● **Your task**: A verbatim transcript of the lines below, starting at the first and ending with the one that holds "Transcript, with fillers: Hey", is what should be produced.

Entries provided section start

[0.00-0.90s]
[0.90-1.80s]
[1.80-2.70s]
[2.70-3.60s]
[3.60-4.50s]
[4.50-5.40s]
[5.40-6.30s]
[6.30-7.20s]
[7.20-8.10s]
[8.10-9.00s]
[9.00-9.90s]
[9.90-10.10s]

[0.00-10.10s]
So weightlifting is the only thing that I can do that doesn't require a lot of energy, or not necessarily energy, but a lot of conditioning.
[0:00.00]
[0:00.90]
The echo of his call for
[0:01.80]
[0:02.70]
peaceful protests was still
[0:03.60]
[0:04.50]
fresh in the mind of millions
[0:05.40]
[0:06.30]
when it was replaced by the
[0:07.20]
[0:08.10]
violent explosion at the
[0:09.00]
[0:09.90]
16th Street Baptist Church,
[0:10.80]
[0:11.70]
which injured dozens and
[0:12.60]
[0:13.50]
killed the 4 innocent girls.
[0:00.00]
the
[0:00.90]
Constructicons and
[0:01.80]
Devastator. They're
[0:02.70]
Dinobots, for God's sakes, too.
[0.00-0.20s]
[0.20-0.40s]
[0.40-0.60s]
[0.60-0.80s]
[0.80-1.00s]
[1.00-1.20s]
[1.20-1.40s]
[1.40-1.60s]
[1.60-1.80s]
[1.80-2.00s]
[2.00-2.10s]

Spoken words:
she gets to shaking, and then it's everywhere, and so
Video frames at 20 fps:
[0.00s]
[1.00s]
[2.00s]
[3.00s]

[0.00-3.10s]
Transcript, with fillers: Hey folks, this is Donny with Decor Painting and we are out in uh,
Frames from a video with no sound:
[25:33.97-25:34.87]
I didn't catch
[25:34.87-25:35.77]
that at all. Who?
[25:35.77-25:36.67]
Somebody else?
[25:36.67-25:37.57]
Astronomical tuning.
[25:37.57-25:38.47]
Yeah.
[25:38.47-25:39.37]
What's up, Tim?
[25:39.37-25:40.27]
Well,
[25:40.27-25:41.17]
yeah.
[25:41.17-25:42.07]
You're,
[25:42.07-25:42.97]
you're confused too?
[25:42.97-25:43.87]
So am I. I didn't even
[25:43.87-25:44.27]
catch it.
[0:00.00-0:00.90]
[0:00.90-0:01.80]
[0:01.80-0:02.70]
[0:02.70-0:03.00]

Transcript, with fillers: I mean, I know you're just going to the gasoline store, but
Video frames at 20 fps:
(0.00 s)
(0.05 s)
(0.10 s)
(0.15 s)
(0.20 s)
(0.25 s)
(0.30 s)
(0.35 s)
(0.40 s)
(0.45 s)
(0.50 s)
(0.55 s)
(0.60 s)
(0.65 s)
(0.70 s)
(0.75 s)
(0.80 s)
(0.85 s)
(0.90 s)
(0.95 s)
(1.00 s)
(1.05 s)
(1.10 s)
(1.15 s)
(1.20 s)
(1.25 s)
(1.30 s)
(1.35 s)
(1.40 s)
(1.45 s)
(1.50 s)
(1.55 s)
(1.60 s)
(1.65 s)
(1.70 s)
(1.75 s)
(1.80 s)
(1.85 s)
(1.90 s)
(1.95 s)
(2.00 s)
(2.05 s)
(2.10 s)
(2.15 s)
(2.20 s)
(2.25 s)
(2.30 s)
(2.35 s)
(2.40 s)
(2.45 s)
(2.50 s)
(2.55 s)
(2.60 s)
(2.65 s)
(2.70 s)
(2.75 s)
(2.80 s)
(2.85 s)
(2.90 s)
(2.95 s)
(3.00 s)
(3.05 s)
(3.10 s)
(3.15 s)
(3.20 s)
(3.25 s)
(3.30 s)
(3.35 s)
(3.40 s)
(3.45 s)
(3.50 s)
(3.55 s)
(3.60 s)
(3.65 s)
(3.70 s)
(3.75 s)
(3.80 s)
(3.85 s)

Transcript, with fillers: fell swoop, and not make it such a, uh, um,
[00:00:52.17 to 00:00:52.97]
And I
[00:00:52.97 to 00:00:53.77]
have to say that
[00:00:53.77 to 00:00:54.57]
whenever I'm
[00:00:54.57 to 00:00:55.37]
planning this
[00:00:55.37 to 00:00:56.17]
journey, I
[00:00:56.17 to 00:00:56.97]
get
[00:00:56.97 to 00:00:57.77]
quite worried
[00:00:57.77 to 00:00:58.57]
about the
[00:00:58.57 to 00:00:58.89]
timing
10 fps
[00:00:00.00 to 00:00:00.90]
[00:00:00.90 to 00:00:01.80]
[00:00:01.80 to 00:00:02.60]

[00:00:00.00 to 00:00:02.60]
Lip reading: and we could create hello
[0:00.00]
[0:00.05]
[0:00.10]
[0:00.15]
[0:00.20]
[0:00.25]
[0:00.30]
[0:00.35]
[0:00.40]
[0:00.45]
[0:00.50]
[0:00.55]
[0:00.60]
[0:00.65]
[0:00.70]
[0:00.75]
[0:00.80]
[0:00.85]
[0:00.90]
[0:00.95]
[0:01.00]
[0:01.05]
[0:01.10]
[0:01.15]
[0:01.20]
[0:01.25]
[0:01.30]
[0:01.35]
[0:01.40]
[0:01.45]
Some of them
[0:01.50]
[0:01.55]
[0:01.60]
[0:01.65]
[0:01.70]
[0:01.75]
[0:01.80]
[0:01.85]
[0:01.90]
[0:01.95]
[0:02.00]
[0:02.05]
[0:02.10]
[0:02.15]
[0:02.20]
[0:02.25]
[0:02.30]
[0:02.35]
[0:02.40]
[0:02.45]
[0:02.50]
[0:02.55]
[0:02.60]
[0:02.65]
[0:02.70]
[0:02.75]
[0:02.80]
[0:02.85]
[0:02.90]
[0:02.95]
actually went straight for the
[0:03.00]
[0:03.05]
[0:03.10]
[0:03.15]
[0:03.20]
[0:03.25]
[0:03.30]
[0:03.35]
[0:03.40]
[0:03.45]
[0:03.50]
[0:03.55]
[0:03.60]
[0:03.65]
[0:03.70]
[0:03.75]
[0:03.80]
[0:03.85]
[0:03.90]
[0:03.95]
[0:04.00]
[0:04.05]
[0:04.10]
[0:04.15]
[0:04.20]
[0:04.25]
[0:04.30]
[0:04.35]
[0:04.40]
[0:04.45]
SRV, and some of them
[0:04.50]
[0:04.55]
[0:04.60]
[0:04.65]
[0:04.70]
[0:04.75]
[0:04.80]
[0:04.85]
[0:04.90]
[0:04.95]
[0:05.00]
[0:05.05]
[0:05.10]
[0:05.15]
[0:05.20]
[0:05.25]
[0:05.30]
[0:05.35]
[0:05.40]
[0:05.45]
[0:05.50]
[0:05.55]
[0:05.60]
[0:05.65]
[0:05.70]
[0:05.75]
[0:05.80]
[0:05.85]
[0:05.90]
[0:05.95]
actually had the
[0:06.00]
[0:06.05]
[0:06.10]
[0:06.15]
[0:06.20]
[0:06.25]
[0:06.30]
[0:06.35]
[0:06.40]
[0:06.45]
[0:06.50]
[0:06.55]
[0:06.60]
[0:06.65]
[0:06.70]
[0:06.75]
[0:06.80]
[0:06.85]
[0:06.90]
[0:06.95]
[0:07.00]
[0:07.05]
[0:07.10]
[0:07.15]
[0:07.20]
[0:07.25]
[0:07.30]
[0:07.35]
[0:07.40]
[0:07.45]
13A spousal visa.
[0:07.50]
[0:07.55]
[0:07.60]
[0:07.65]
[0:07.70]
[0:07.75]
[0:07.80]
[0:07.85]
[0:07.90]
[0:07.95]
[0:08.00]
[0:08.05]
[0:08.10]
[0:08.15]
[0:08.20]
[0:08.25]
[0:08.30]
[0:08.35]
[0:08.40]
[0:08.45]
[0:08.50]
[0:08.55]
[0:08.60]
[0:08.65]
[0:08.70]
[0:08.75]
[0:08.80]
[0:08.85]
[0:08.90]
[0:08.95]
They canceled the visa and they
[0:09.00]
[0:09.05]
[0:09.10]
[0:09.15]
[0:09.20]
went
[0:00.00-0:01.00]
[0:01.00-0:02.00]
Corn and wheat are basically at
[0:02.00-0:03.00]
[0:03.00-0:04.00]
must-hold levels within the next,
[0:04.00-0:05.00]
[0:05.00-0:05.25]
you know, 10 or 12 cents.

Entries provided section end

● **Result of this task**:
[0.00-0.90s]
[0.90-1.80s]
[1.80-2.70s]
[2.70-3.60s]
[3.60-4.50s]
[4.50-5.40s]
[5.40-6.30s]
[6.30-7.20s]
[7.20-8.10s]
[8.10-9.00s]
[9.00-9.90s]
[9.90-10.10s]

[0.00-10.10s]
So weightlifting is the only thing that I can do that doesn't require a lot of energy, or not necessarily energy, but a lot of conditioning.
[0:00.00]
[0:00.90]
The echo of his call for
[0:01.80]
[0:02.70]
peaceful protests was still
[0:03.60]
[0:04.50]
fresh in the mind of millions
[0:05.40]
[0:06.30]
when it was replaced by the
[0:07.20]
[0:08.10]
violent explosion at the
[0:09.00]
[0:09.90]
16th Street Baptist Church,
[0:10.80]
[0:11.70]
which injured dozens and
[0:12.60]
[0:13.50]
killed the 4 innocent girls.
[0:00.00]
the
[0:00.90]
Constructicons and
[0:01.80]
Devastator. They're
[0:02.70]
Dinobots, for God's sakes, too.
[0.00-0.20s]
[0.20-0.40s]
[0.40-0.60s]
[0.60-0.80s]
[0.80-1.00s]
[1.00-1.20s]
[1.20-1.40s]
[1.40-1.60s]
[1.60-1.80s]
[1.80-2.00s]
[2.00-2.10s]

Spoken words:
she gets to shaking, and then it's everywhere, and so
Video frames at 20 fps:
[0.00s]
[1.00s]
[2.00s]
[3.00s]

[0.00-3.10s]
Transcript, with fillers: Hey folks, this is Donny with Decor Painting and we are out in uh,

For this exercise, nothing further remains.